With “Hurt Talkin’,” the goal was different. Baber knew the song’s strength lived in its gut-punch hook, so the production needed to support that rather than compete with it. The arrangement begins with a more delicate, arpeggiated acoustic feel before gradually widening out, allowing the emotion to build naturally.


One of the most revealing parts of Baber’s creative process is how collaborative he is in the studio. Rather than micromanaging players, he leans on them. He spoke with real humility about trusting musicians who have spent their lives mastering tone, groove, keys, guitar, and arrangement. His role, as he sees it, is to bring the song and the vision, then create enough space for great players to do what they do best.


That trust shaped these recordings in a major way. Baber worked closely with musicians including Dennis Drummond and Evan Hutchings, and he described the sessions as collaborative rather than rigidly top-down.


Just as importantly, he emphasized that the magic often comes in the editing. For Baber, some of the most important creative decisions happen after the track is cut, when it becomes a matter of asking what needs to be removed rather than what else can be added. Again and again, he found himself pulling things back, stripping arrangements down, and letting the songs breathe.


That restraint is what gives both tracks their sense of movement. Neither feels overworked. Both are polished, but not polished to death. Baber understands that sometimes a record becomes more powerful when you leave the rough edges intact.

As he put it, sometimes the art is in the mistakes.


A More Grown-Up Version of Barrett Baber

For longtime fans, these songs may feel like a turning point.


Baber believes listeners familiar with his earlier work will immediately hear growth, not just in the songwriting, but in the sound, the perspective, and the confidence behind it. There is a maturity here that comes not from abandoning what came before, but from refining it.


He spoke candidly about how this project reflects his life now. He is older. He is a father. He is deeper into his craft. Those realities have naturally changed the stories he wants to tell and the way he wants them to sound. Even when these two particular songs are not overtly autobiographical in every line, they still carry the texture of an artist who has lived more, learned more, and become more comfortable trusting his instincts.


Sonically, that growth shows up in the rawness of the tracks. Baber described them as dirtier, crunchier, and more honest than some of his previous work. There is intention in the imperfections, in the so-called “happy mistakes” left behind in the final product. Rather than sanding everything smooth, he is letting listeners hear the humanity in the performance.

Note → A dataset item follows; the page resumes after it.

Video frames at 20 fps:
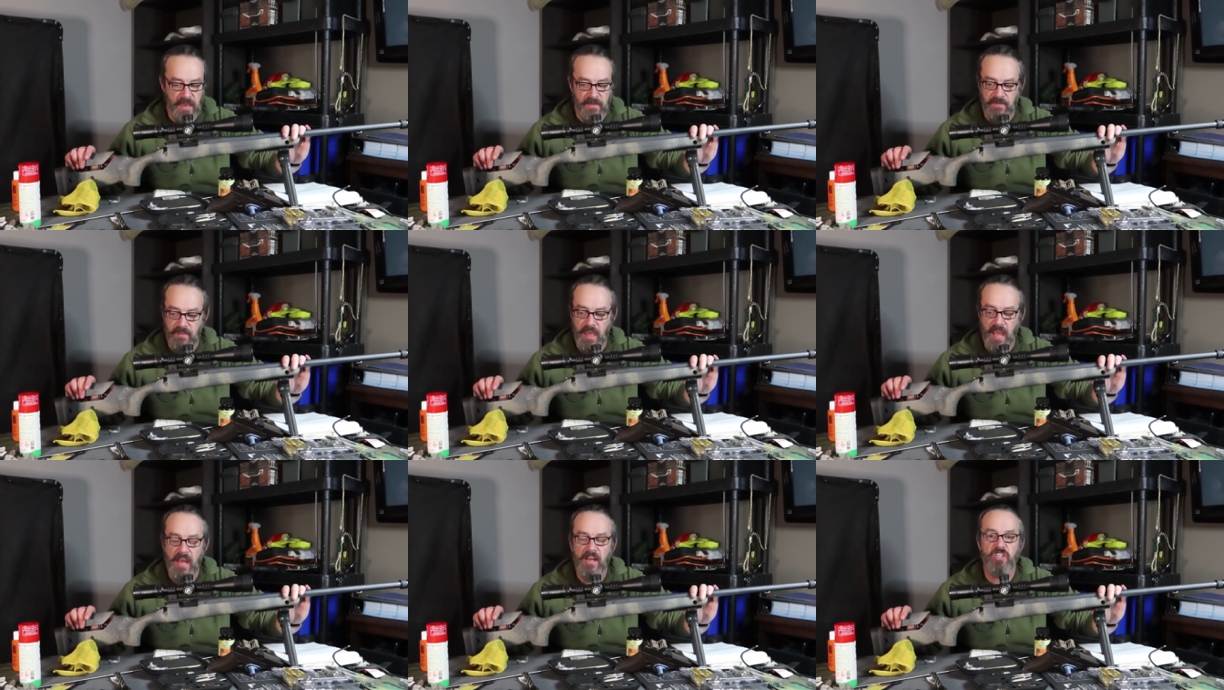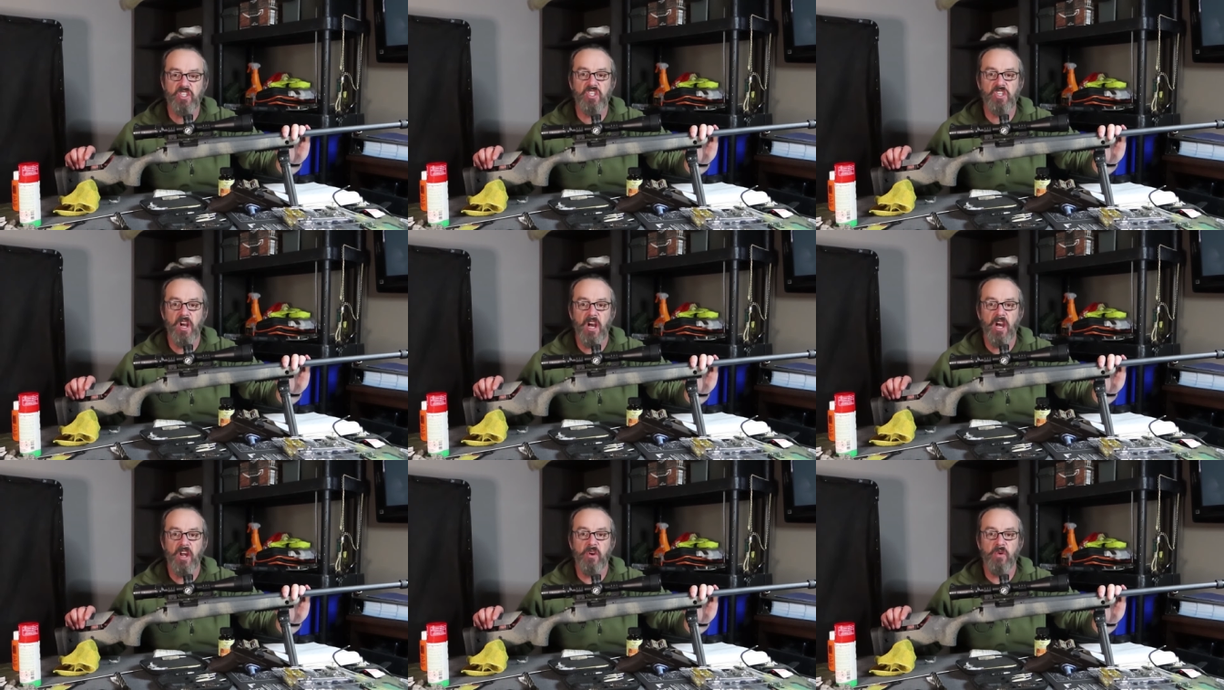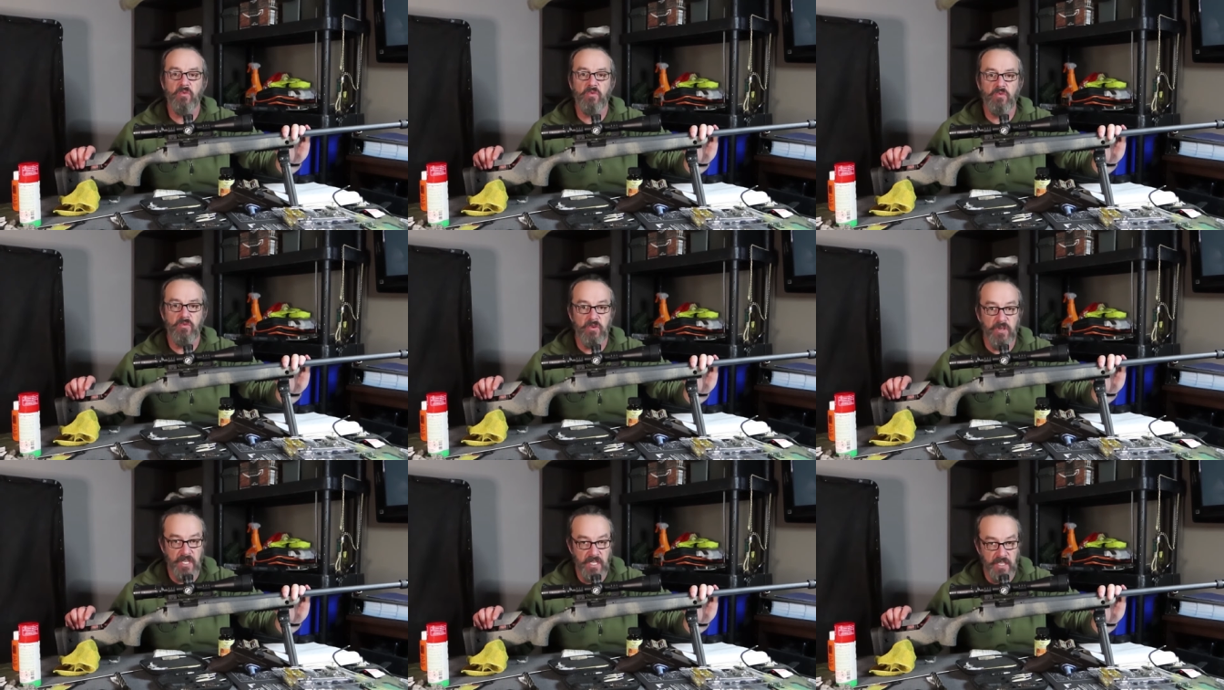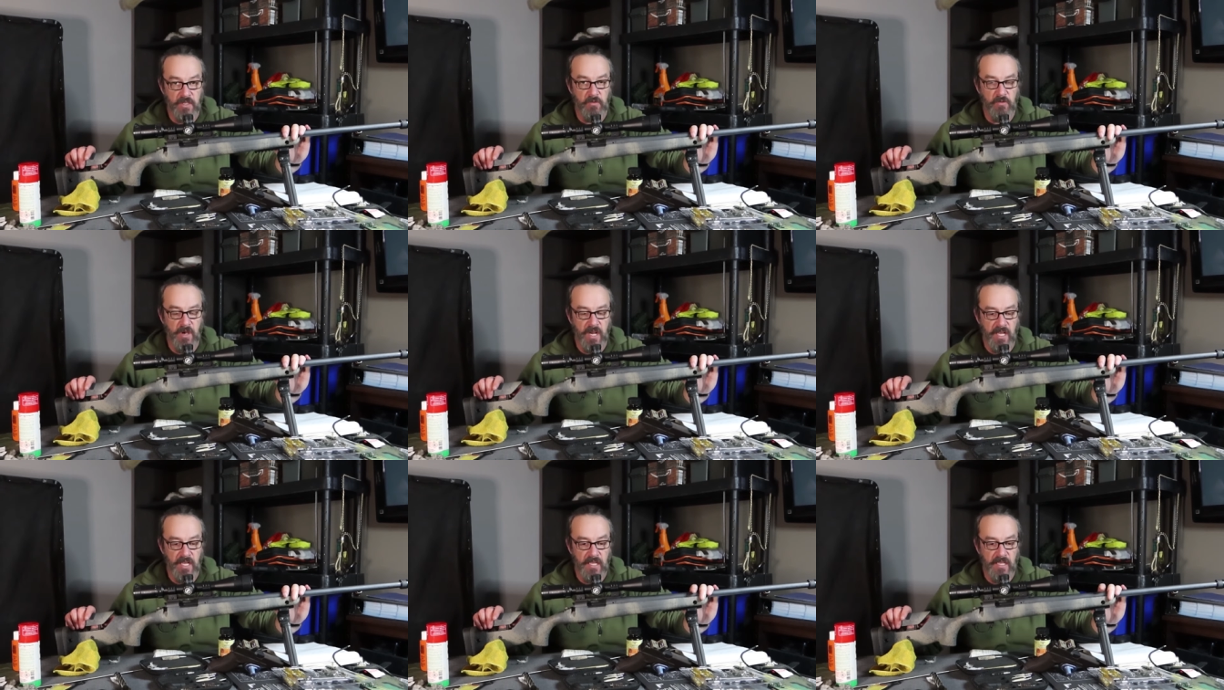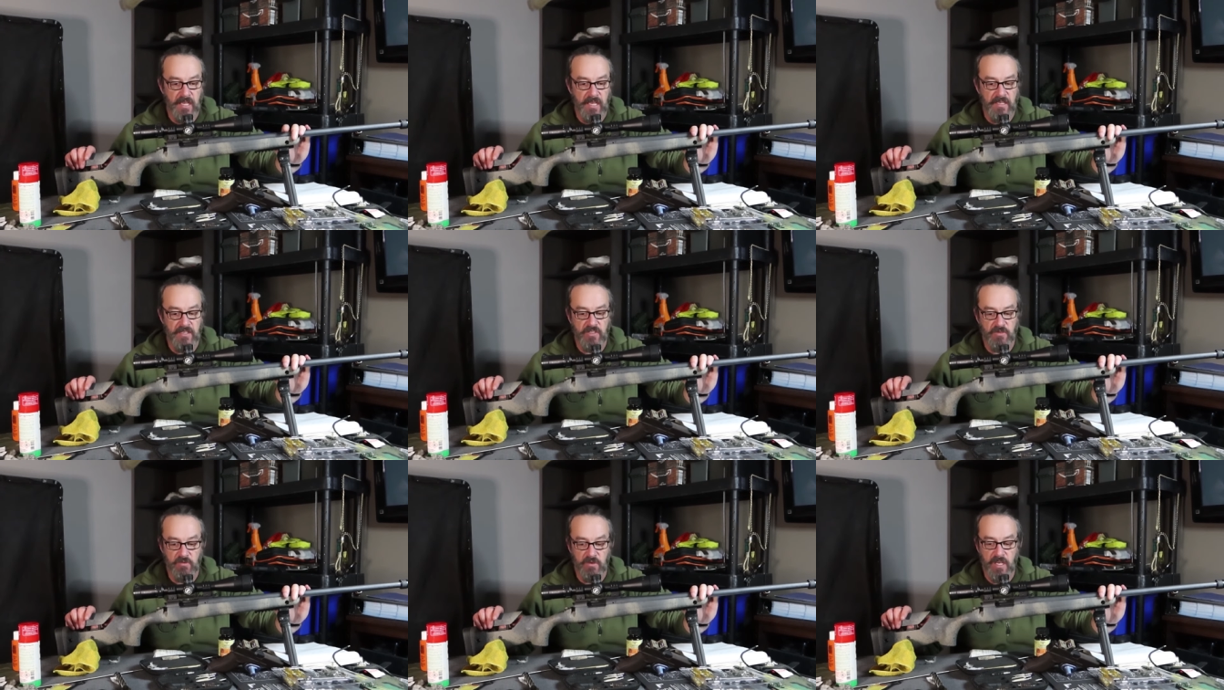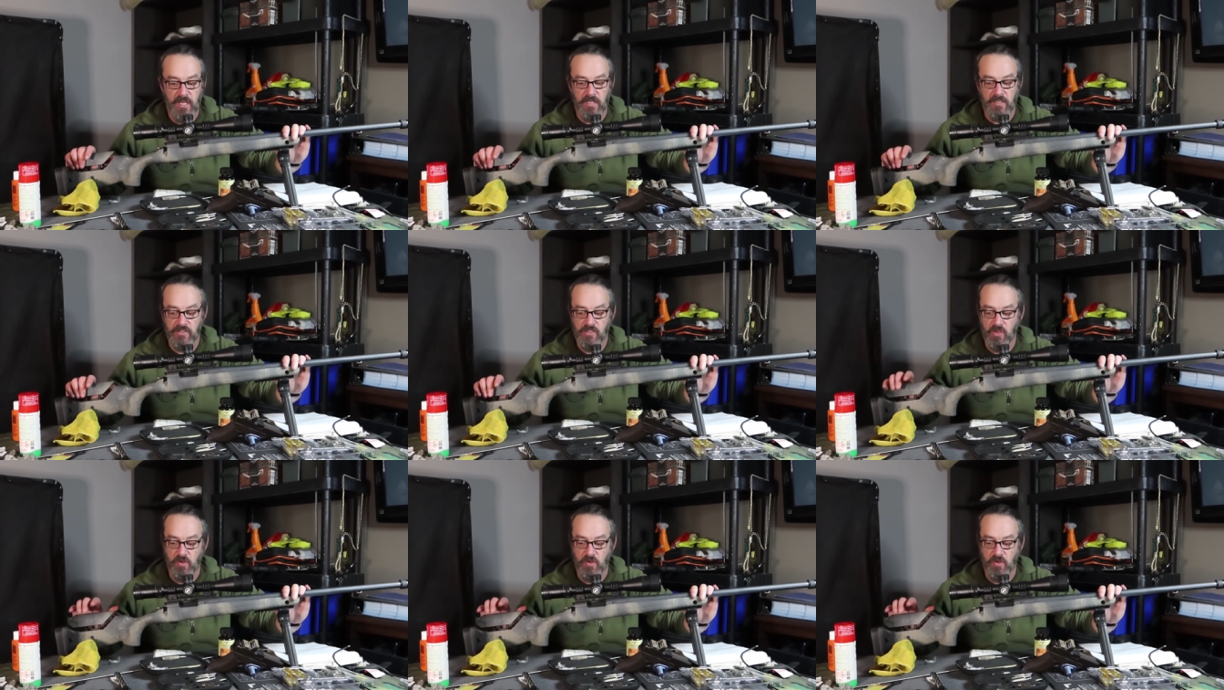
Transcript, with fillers: and that shot really well as well.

That may be the most compelling thing about this chapter of Baber’s career: he is not chasing polish for its own sake. He is chasing truth.


And on “Clown in a Barrel” and “Hurt Talkin’,” that truth comes through loud and clear.


With “Clown in a Barrel” and “Hurt Talkin’,” Barrett Baber isn’t just releasing two new songs, he’s opening the door to a fuller, more expansive version of himself.


One track digs into the bruises that come with devotion. The other shows off the elegance of sharp songwriting and well-placed sonic ambition. Together, they form a compelling first statement from Crittenden County, a project rooted in place, memory, and a fearless embrace of musical range.


If these songs are any indication, Baber’s next chapter won’t be about fitting neatly into one box. It will be about honoring every influence that made him, country, Memphis soul, songwriter introspection, grit, groove, and all.


And more than anything, it sounds like an artist who knows exactly who he is.